I like to think that the new garden around the old cottage is so low maintenance that if Strawberry Joe could see the old speakeasy today, even he might volunteer to pull the occasional weed.

Lee Reich is a New Paltz, New York, gardener whose books include Weedless Gardening, (Workman Publishing) and Uncommon Fruits for Every Garden (Timber Press).


SOME WEED-FREE MULCHES

Bark chipsLong-lasting and attractive in formal gardens; low in nutrients.

CompostNot long-lasting; looks like soil and can easily be planted with seeds or transplants; relatively rich in nutrients.

Grass clippingsNot long-lasting; best in beds, not paths, and in only 1"-thick layers; good at smothering weed seedlings; relatively rich in nitrogen.

Hulls and shellsIncludes hulls and shells of peanuts, buckwheat, cocoa bean, and rice; fairly rich in nutrients; attractive in formal or informal gardens; longevity varies.

LeavesNot long-lasting; appearance varies with how chopped up and decomposed material is; moderately rich in nutrients.
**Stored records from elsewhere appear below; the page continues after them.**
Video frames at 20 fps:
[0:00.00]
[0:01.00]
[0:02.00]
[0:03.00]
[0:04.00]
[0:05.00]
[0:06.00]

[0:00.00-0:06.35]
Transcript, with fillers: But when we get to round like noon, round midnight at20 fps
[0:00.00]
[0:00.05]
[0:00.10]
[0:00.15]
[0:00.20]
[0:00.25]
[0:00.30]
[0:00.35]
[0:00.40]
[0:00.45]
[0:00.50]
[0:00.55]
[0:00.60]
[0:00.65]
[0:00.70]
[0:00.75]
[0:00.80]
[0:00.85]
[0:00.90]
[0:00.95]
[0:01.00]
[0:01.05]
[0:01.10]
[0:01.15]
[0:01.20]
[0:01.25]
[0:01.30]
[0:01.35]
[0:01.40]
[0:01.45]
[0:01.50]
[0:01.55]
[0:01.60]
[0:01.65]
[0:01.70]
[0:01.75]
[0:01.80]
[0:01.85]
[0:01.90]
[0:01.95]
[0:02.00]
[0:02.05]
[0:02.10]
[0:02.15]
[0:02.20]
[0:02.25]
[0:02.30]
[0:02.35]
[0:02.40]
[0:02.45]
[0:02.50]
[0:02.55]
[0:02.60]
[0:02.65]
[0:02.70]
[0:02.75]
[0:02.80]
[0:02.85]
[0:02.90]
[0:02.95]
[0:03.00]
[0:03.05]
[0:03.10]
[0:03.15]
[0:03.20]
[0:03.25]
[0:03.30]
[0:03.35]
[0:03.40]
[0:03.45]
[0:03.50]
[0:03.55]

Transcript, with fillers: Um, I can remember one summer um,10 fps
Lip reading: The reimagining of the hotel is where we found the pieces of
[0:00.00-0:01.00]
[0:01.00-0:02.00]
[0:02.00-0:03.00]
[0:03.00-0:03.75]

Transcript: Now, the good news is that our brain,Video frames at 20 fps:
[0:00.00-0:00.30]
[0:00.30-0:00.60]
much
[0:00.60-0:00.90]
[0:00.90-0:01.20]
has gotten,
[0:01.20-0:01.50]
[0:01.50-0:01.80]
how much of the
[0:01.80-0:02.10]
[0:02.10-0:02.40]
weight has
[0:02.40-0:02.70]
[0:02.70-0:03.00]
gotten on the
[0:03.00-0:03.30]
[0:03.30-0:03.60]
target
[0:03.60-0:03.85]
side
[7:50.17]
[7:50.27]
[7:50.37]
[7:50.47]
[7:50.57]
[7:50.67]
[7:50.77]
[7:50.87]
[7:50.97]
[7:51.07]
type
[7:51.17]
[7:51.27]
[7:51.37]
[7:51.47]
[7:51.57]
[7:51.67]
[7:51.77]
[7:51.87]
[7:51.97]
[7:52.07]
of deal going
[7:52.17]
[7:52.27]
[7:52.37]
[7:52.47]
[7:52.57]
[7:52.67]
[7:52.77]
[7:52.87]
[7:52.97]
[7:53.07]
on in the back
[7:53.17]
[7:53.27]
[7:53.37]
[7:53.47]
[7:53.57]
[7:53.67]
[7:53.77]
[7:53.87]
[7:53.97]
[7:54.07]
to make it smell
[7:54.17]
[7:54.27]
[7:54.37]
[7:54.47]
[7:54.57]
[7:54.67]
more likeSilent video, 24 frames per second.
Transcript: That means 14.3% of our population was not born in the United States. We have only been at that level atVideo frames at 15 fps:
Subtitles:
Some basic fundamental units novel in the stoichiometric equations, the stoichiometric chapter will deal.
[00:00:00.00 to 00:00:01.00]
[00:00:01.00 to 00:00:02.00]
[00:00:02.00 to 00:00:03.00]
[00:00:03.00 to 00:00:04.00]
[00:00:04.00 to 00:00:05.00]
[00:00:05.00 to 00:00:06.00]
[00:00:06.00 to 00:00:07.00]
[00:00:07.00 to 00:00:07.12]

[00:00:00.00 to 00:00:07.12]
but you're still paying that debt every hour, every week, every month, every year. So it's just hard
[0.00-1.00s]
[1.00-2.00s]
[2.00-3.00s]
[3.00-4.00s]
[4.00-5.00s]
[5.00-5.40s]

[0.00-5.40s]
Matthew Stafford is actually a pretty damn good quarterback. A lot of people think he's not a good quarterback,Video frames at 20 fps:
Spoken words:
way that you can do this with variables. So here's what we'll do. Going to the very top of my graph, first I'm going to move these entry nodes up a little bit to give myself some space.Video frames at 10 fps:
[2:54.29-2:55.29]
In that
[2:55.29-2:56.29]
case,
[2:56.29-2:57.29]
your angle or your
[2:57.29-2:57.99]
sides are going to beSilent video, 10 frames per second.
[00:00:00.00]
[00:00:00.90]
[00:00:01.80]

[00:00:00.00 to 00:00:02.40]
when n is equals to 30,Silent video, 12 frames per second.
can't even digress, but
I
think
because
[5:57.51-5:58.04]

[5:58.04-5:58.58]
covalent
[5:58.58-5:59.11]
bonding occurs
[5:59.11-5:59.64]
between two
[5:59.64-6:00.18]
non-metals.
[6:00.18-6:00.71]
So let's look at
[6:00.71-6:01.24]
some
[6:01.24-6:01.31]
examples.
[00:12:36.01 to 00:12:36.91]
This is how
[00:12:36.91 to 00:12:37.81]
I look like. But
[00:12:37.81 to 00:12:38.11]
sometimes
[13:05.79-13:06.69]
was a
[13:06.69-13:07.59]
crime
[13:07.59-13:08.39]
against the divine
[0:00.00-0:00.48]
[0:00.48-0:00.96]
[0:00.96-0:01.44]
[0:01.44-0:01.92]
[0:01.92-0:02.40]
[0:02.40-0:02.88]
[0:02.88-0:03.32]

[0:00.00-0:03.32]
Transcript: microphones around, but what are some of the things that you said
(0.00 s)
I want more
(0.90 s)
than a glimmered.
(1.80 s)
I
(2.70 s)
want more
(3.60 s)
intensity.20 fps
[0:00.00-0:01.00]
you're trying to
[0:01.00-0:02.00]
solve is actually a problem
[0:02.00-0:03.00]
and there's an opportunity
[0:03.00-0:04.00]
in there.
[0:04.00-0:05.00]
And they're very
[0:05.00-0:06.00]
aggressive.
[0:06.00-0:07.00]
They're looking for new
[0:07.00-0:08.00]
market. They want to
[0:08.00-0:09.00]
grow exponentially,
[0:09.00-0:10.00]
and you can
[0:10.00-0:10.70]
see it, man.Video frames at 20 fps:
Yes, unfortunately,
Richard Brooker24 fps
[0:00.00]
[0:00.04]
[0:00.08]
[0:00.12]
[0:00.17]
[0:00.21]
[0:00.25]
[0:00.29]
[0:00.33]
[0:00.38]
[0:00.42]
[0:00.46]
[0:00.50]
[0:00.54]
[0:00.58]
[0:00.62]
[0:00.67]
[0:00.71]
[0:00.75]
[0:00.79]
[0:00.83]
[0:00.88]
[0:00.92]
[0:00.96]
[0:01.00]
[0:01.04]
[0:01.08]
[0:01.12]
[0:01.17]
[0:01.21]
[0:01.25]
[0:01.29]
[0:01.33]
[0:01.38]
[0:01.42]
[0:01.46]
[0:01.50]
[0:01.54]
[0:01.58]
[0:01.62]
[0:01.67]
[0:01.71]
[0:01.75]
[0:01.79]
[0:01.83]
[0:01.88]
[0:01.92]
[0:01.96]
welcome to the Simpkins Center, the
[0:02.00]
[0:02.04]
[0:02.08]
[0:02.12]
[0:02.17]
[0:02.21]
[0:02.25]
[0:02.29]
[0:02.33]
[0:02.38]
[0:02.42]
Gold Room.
Peat MossLong-lasting; repels water when dry and hard to re-wet; very poor in nutrients; looks like soil.

Pine needlesLong-lasting, poor in nutrients, looks especially nice beneath trees and shrubs; also good in paths.

SawdustLong-lasting; avoid sawdust from pressure-treated or painted wood; poor in nutrients.

SeaweedNutrient rich; not long-lasting.

StrawShould be weed free; replenish annually; very good at smothering weeds and holding soil moisture.

Wood chipsModerately long-lasting and attractive in all garden styles; relatively poor in nutrients.